I made up a list of the top five worst offenders, and worked with the appropriate IT group in each case to make changes required to alleviate the problems.
Brief Synopsis of the issues
1) One of the systems on the network had 30 wireless access points (of the more than 72 on this system) attempting to connect to a management server at a rate of over 11,000 connections an hour (about 3 connection attempts a second). This might not sound particularly egregious at first blush, but the caveat to this one is the server refused these connection attempts, stating that it did not have a ‘listener’ for the server to connect to.
2) The disk backup system in use at the client also exhibited a problem where the backup server refused connections from approximately 52 clients resulting in 5,500 unanswered connection attempts each hour of the day. Just as in the case above, the server stated it did not have an appropriate ‘listener’ running on the server.
3) One of the servers on the network, used for discovery and inventory purposes, needed route table configuration changes, after receiving more than 1000 route redirects during the course of the analysis.
4) The server used to manage the printing infrastructure required updating due to having more than 1300 queries to non-existing services/printers on the network. It was found to be making more than 15,000 calls each day (using snmp and netbios).
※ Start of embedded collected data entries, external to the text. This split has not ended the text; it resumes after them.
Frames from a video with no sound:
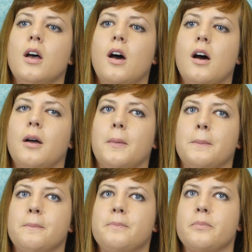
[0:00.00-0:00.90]

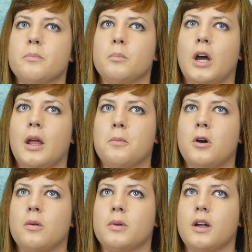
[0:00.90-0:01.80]
My
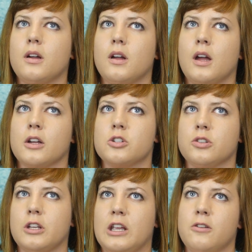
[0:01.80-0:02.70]
mom
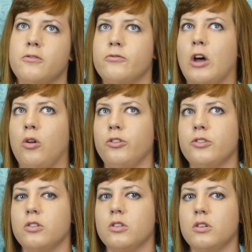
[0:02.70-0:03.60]
actually felt
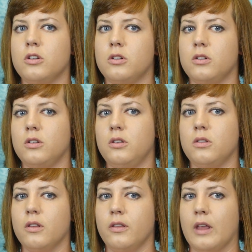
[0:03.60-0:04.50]

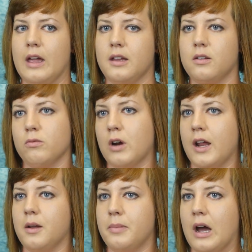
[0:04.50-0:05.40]
like
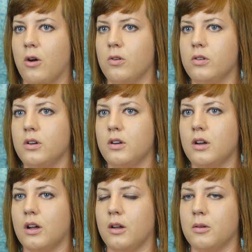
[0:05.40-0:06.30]
right about
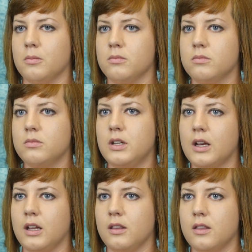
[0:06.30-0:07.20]

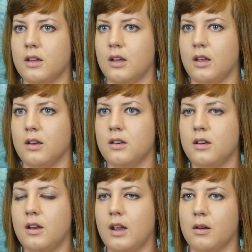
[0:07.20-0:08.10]
getting the
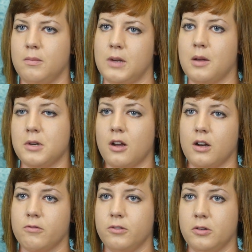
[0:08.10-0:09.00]

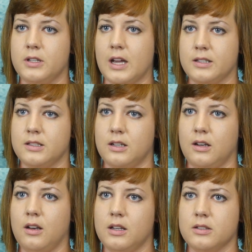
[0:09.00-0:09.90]
amniotic fluid
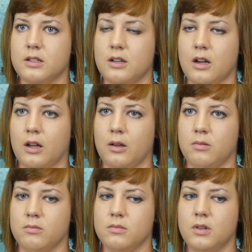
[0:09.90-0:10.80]
tested,
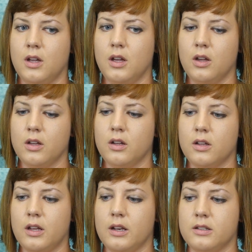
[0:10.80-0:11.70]

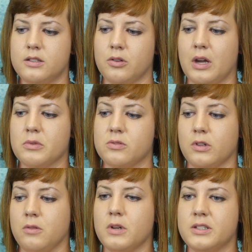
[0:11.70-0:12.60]
and so that was
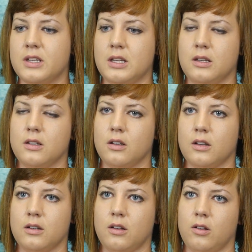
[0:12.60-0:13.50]
really risky,
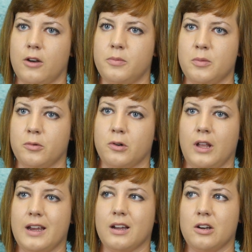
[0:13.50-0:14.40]
and a lot of people were
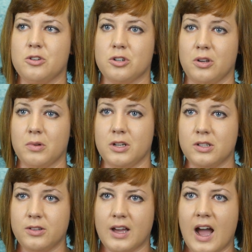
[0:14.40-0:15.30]
like, are you sure you want to
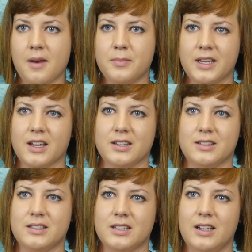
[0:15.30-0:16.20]
do that?
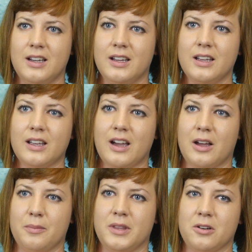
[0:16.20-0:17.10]
Because
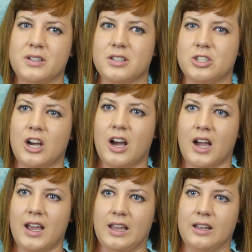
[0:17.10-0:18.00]
there is such a
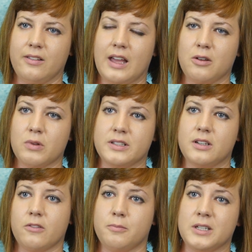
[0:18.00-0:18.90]
high like
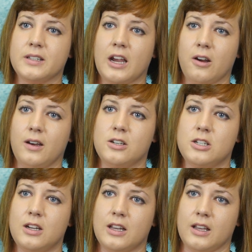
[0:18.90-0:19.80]
risk of
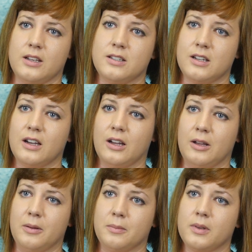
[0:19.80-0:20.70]
miscarriage, and
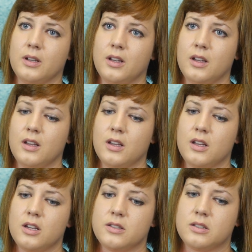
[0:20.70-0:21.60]

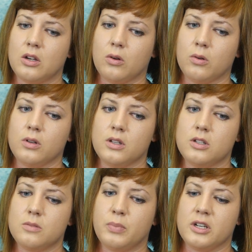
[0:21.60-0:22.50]
so,
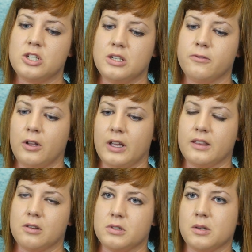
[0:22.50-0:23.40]
but she felt
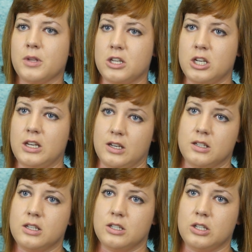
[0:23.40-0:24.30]
like that was something she
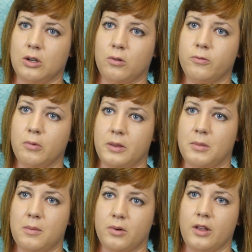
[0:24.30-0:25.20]
needed to do with
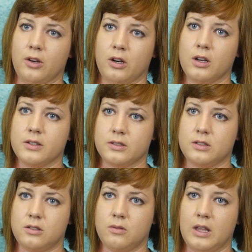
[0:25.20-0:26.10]
my brother
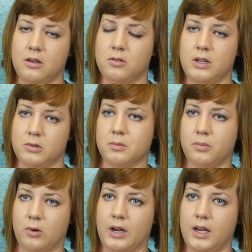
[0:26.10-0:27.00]
because they knew he was a
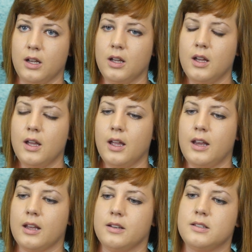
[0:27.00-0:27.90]
boy,
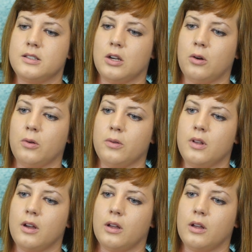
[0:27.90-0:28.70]
and so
5) A specialized vehicle tracking system was found to be contacting multiple systems with data requests to servers that could not respond. This was occurring hundreds of times a day, and was taking up resources from the other servers.
Problem resolved
In each of the cases, further investigation was conducted on the configuration and/or architecture of the system and its applications. In each case, configuration changes were made where possible. Some of the systems required communication with the vendor’s software development team requesting a code modification for specific module of the code. Among other items, the subsequent changes resulted in 1) reducing the overhead for the affected servers/computers required for processing these packets, and 2) removing two gigabytes of LAN/WAN traffic each month for the non-needed data produced by these five systems.